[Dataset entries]
+++++
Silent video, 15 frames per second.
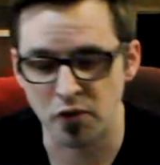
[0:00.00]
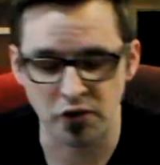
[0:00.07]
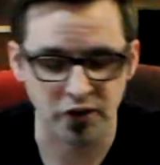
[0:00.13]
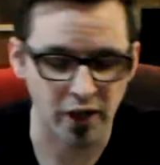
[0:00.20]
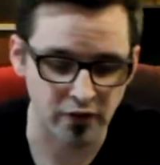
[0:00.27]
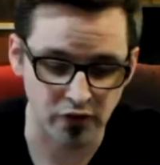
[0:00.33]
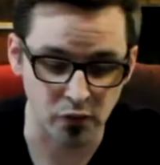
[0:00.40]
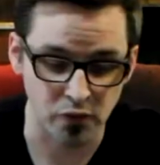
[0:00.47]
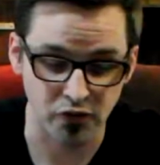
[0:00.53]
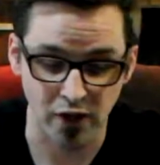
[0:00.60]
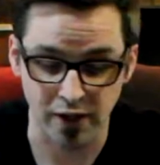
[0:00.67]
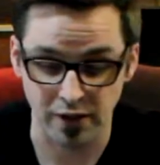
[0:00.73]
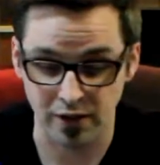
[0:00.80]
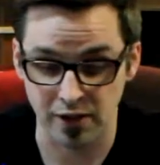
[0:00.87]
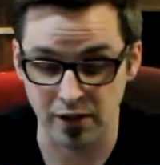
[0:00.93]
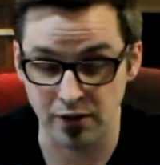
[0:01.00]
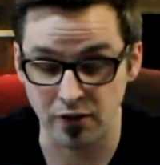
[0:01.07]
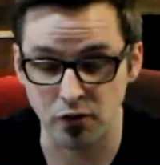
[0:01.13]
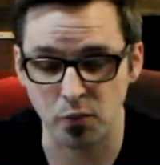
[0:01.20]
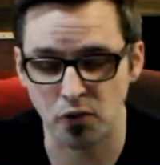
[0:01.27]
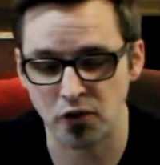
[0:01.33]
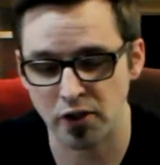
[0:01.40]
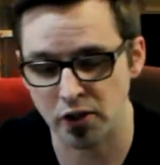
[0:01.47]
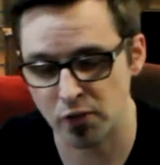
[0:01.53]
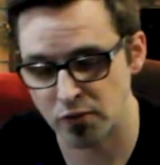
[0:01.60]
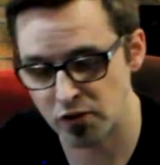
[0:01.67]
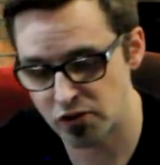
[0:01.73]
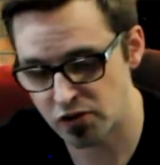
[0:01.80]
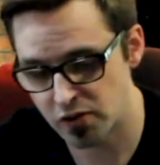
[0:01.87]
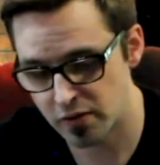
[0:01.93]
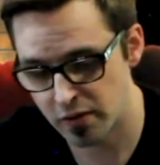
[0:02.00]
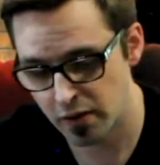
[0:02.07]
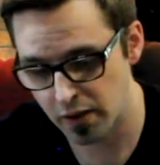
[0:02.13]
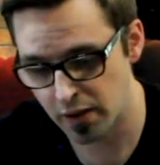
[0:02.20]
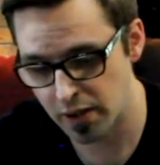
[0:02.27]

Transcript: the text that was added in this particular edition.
+++++
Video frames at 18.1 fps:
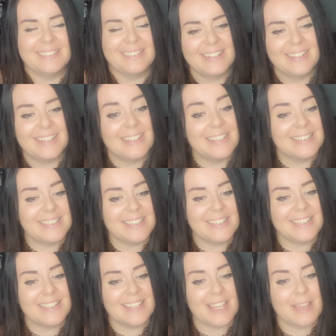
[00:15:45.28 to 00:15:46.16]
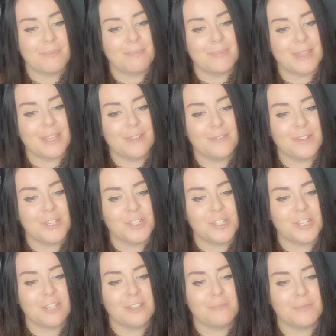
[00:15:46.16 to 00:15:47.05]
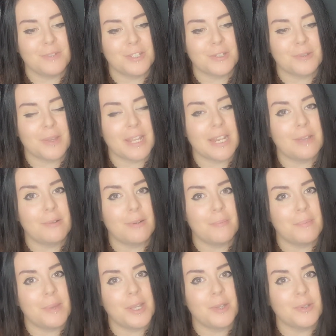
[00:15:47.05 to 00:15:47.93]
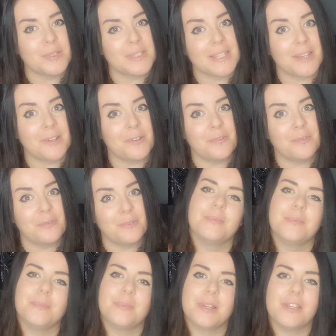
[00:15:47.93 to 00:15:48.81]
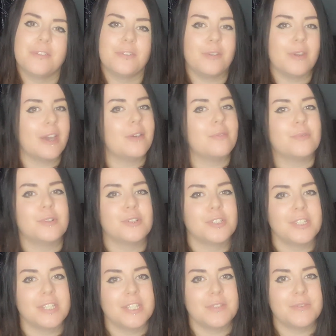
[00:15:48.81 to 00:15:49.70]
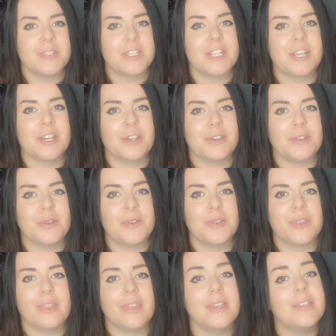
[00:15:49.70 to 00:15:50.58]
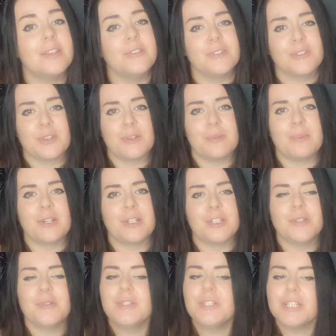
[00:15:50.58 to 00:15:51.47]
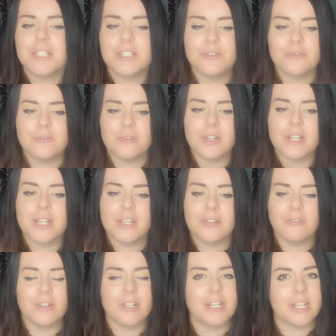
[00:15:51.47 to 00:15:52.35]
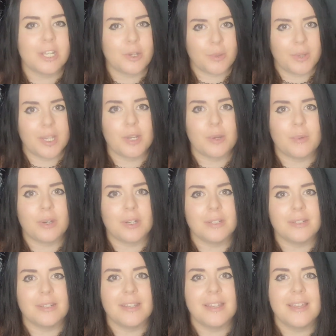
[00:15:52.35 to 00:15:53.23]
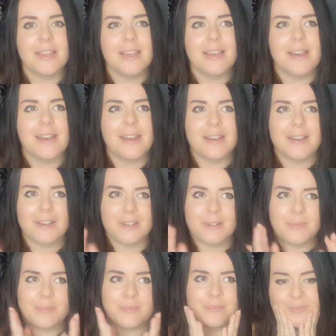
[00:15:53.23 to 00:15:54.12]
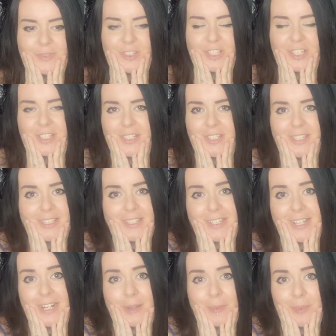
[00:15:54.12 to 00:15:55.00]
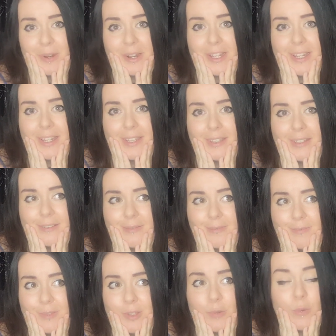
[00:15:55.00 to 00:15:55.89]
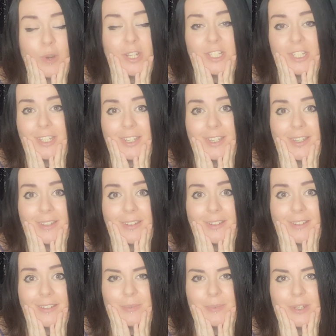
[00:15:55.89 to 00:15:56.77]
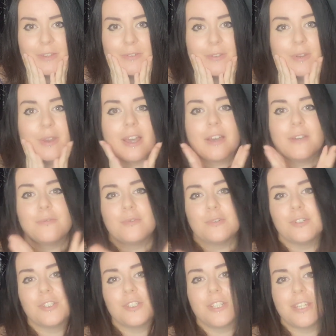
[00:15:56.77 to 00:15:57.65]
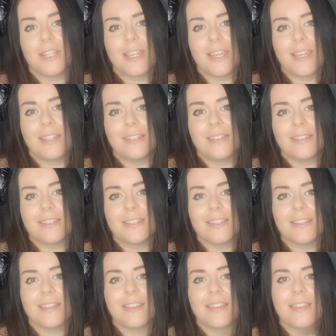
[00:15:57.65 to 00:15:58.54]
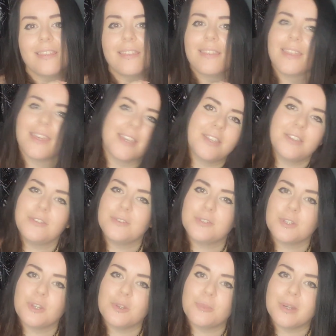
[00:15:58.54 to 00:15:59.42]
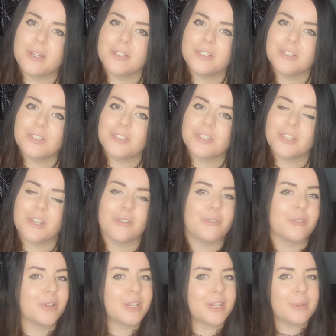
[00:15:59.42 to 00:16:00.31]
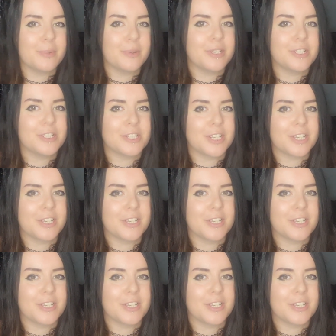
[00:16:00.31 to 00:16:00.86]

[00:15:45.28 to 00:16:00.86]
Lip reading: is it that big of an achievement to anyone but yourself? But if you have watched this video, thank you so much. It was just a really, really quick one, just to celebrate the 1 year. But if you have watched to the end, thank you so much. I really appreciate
+++++
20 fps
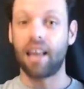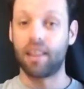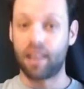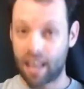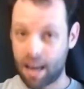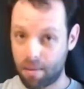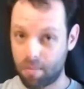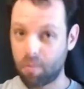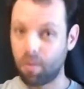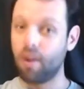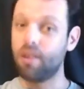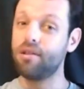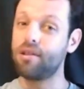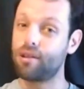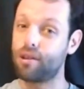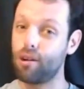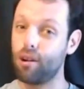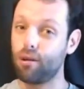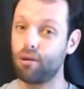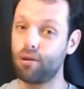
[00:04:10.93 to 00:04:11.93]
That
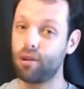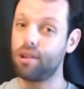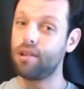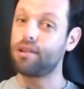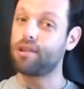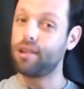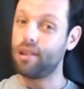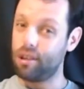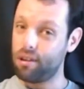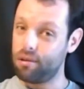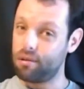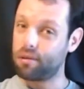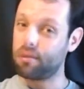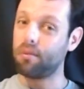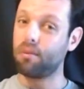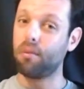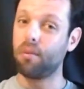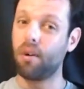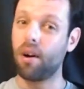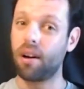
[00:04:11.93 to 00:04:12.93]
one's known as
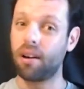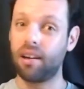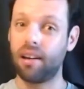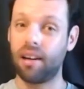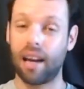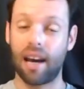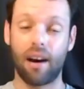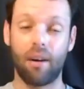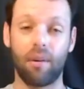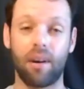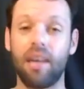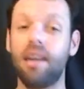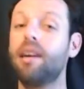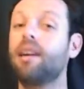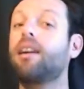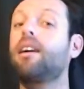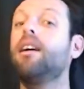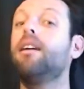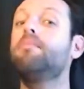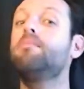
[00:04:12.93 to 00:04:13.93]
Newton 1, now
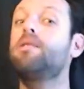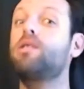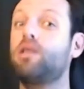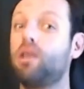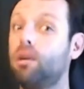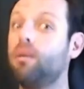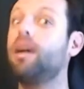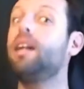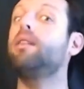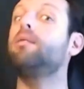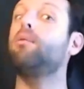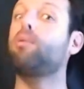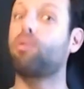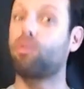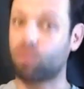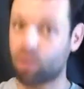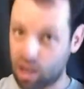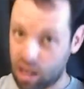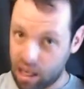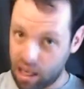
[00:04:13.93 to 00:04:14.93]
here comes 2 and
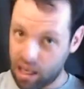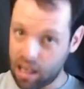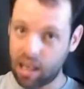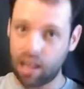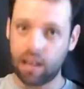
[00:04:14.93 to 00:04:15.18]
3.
+++++
What this task involves: Each line above from the one containing "[00:15:54.12 to 00:15:55.00]" through the one containing "Lip reading: is" is to be returned verbatim. Nothing else, and no pictures.

Response to the task:
[00:15:54.12 to 00:15:55.00]
[00:15:55.00 to 00:15:55.89]
[00:15:55.89 to 00:15:56.77]
[00:15:56.77 to 00:15:57.65]
[00:15:57.65 to 00:15:58.54]
[00:15:58.54 to 00:15:59.42]
[00:15:59.42 to 00:16:00.31]
[00:16:00.31 to 00:16:00.86]

[00:15:45.28 to 00:16:00.86]
Lip reading: is it that big of an achievement to anyone but yourself? But if you have watched this video, thank you so much. It was just a really, really quick one, just to celebrate the 1 year. But if you have watched to the end, thank you so much. I really appreciate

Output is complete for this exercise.